Directions:
Output the listing below exactly, minus its images.

Given information:
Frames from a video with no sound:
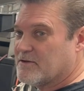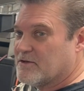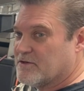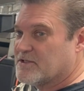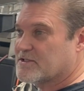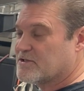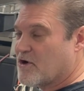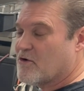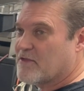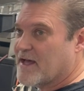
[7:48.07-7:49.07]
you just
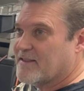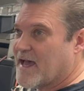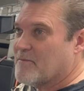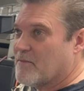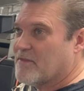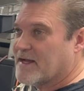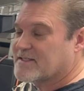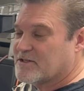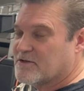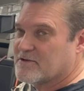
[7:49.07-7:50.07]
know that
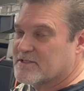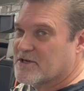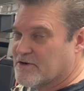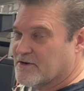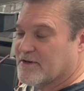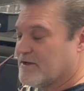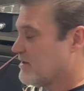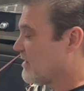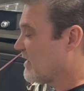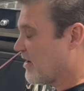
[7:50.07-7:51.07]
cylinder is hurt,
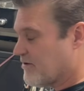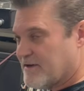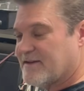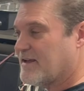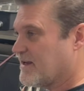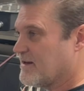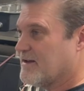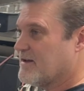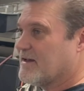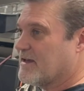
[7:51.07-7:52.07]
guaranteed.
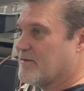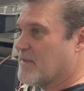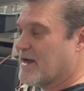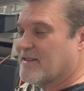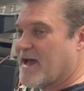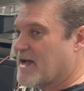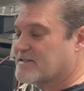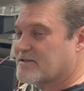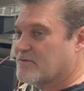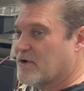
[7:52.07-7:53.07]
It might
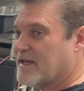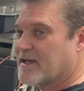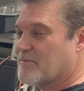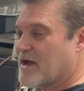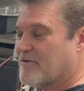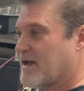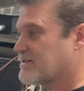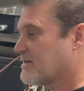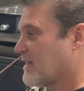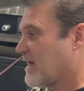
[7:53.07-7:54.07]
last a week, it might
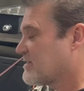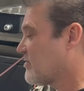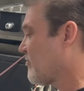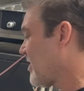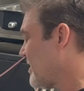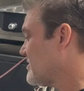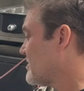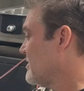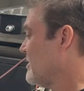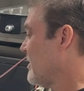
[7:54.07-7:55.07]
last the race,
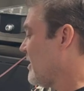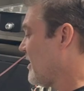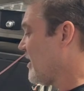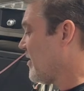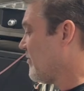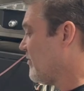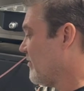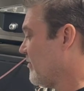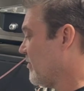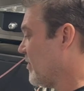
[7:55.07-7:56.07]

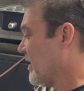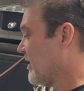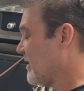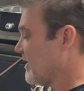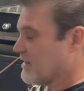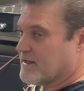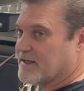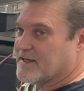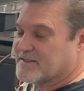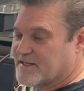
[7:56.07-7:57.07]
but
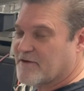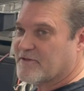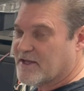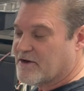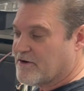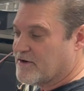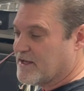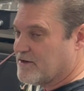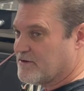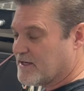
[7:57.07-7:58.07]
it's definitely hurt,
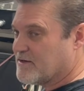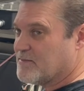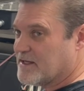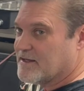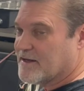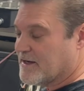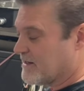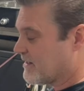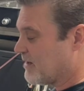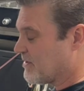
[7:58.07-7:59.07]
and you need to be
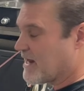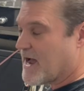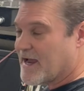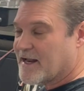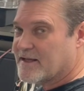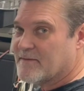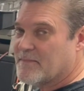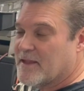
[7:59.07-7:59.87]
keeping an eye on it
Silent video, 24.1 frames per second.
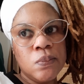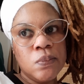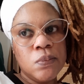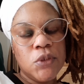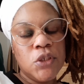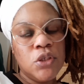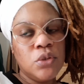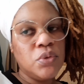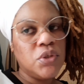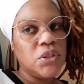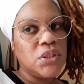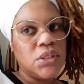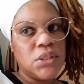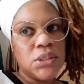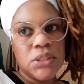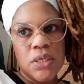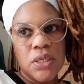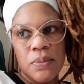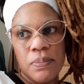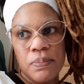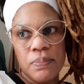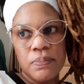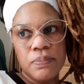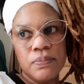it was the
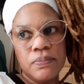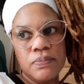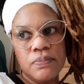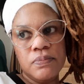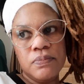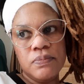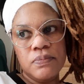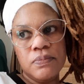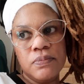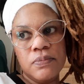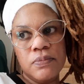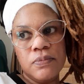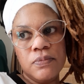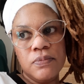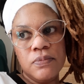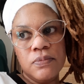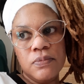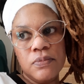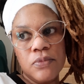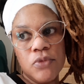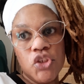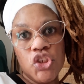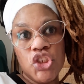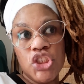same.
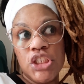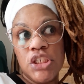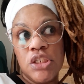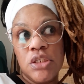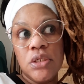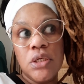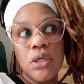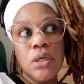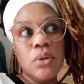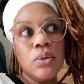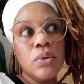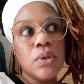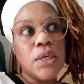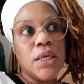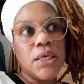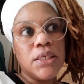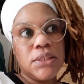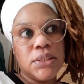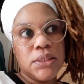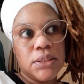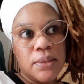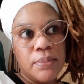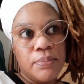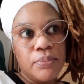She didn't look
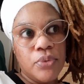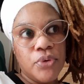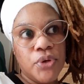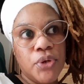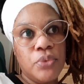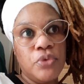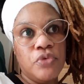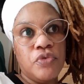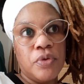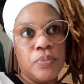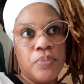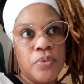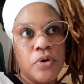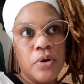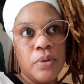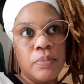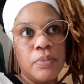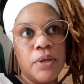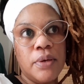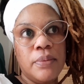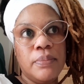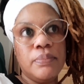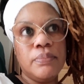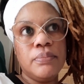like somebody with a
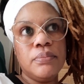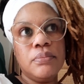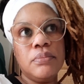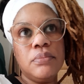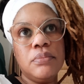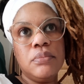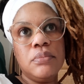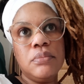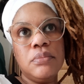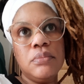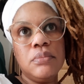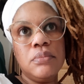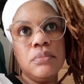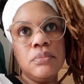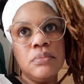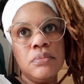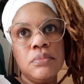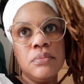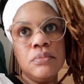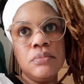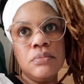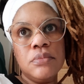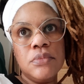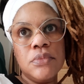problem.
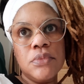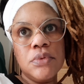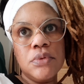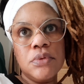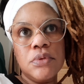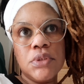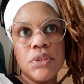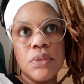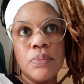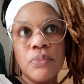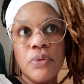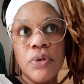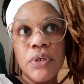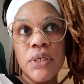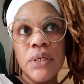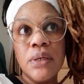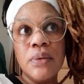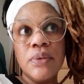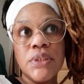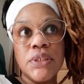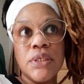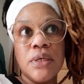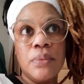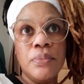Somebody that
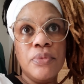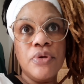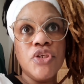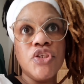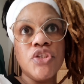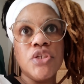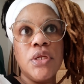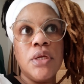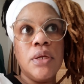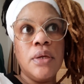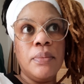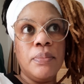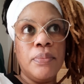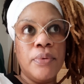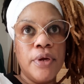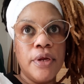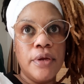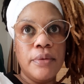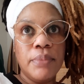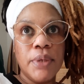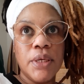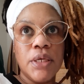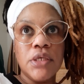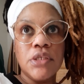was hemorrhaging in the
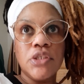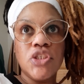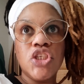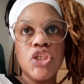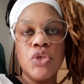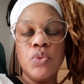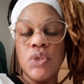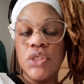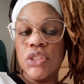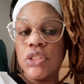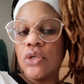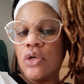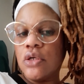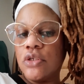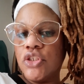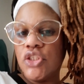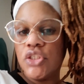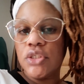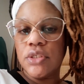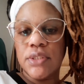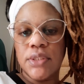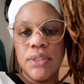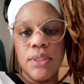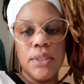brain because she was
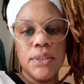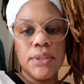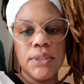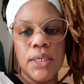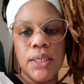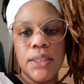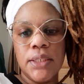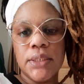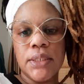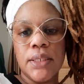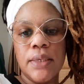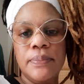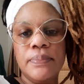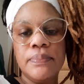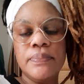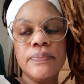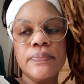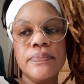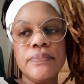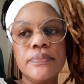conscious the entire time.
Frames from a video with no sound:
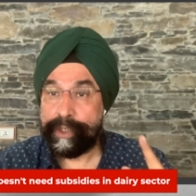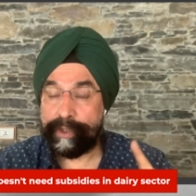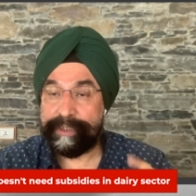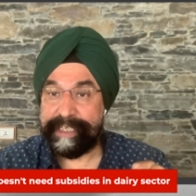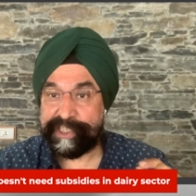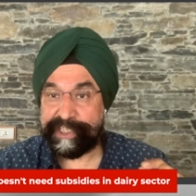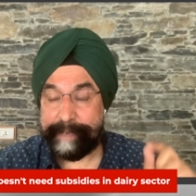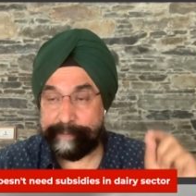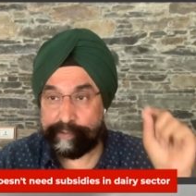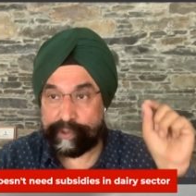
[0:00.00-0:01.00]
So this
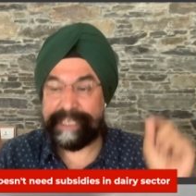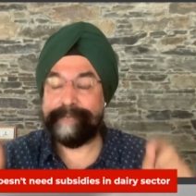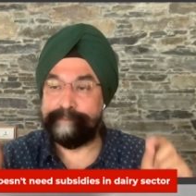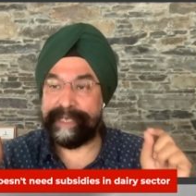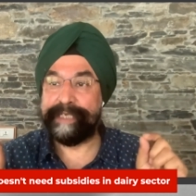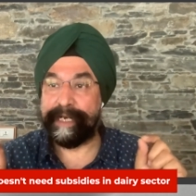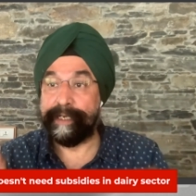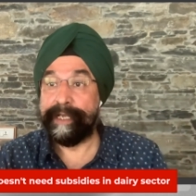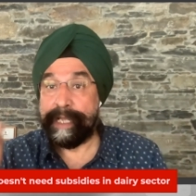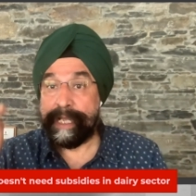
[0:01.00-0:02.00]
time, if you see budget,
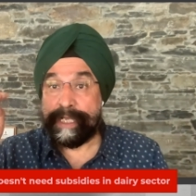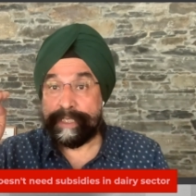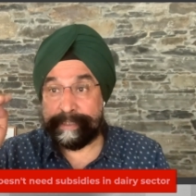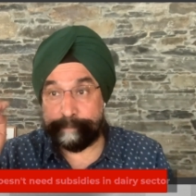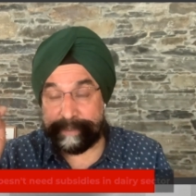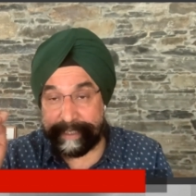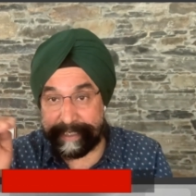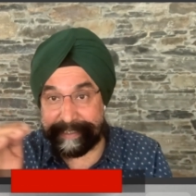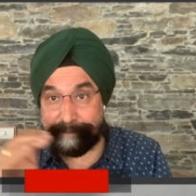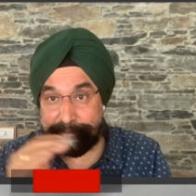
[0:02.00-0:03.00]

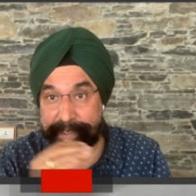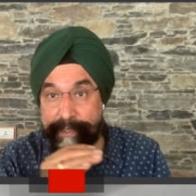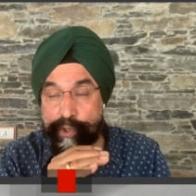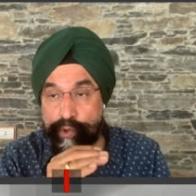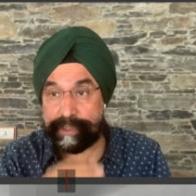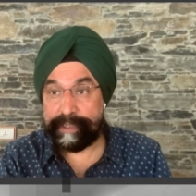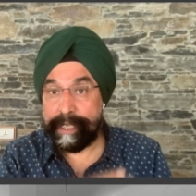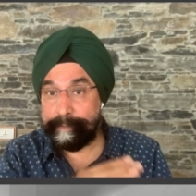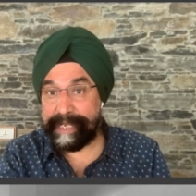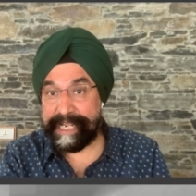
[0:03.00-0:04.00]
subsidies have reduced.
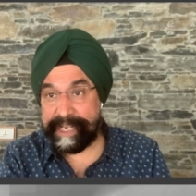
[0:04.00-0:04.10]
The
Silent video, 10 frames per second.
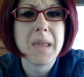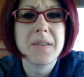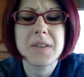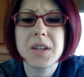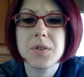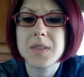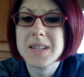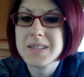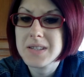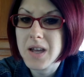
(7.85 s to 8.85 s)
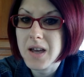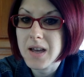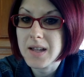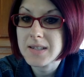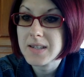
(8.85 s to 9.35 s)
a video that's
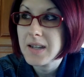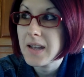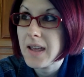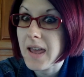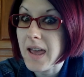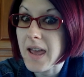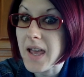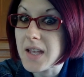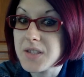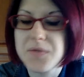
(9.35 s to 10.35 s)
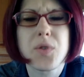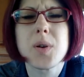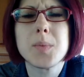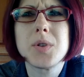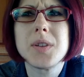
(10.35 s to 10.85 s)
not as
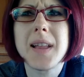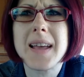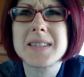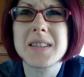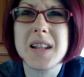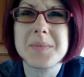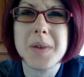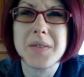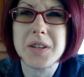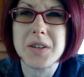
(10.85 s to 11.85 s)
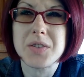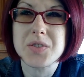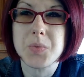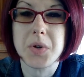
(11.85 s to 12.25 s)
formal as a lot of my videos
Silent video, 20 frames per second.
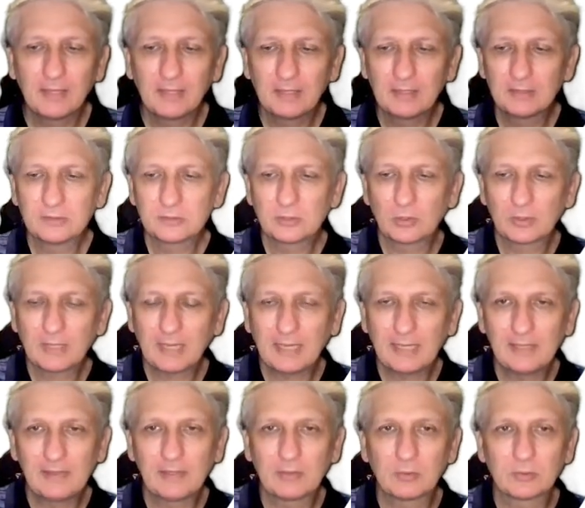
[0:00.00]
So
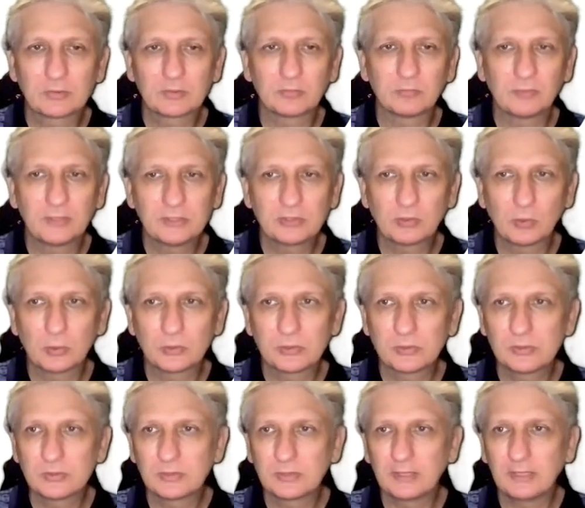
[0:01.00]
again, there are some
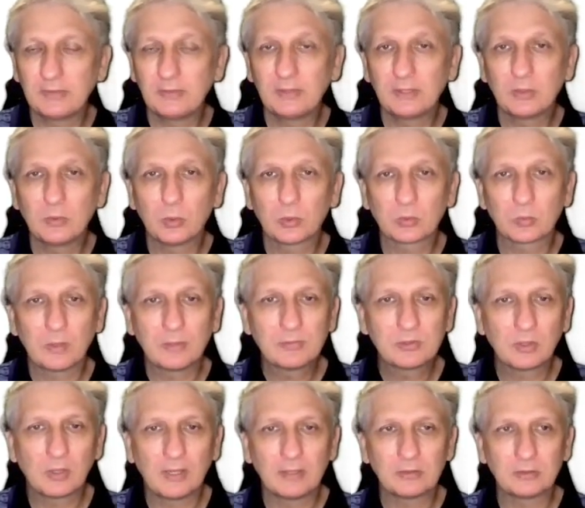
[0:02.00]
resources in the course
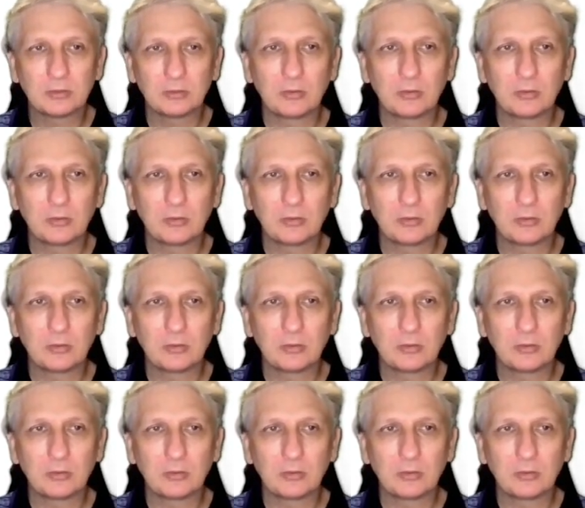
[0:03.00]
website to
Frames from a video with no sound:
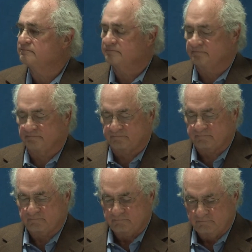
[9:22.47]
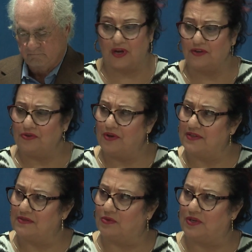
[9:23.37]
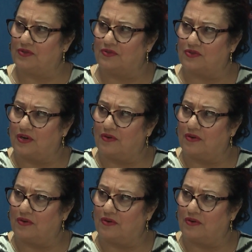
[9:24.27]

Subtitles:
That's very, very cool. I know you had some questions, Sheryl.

Exercise answer:
Frames from a video with no sound:
[7:48.07-7:49.07]
you just
[7:49.07-7:50.07]
know that
[7:50.07-7:51.07]
cylinder is hurt,
[7:51.07-7:52.07]
guaranteed.
[7:52.07-7:53.07]
It might
[7:53.07-7:54.07]
last a week, it might
[7:54.07-7:55.07]
last the race,
[7:55.07-7:56.07]

[7:56.07-7:57.07]
but
[7:57.07-7:58.07]
it's definitely hurt,
[7:58.07-7:59.07]
and you need to be
[7:59.07-7:59.87]
keeping an eye on it
Silent video, 24.1 frames per second.
it was the
same.
She didn't look
like somebody with a
problem.
Somebody that
was hemorrhaging in the
brain because she was
conscious the entire time.
Frames from a video with no sound:
[0:00.00-0:01.00]
So this
[0:01.00-0:02.00]
time, if you see budget,
[0:02.00-0:03.00]

[0:03.00-0:04.00]
subsidies have reduced.
[0:04.00-0:04.10]
The
Silent video, 10 frames per second.
(7.85 s to 8.85 s)
(8.85 s to 9.35 s)
a video that's
(9.35 s to 10.35 s)
(10.35 s to 10.85 s)
not as
(10.85 s to 11.85 s)
(11.85 s to 12.25 s)
formal as a lot of my videos
Silent video, 20 frames per second.
[0:00.00]
So
[0:01.00]
again, there are some
[0:02.00]
resources in the course
[0:03.00]
website to
Frames from a video with no sound:
[9:22.47]
[9:23.37]
[9:24.27]

Subtitles:
That's very, very cool. I know you had some questions, Sheryl.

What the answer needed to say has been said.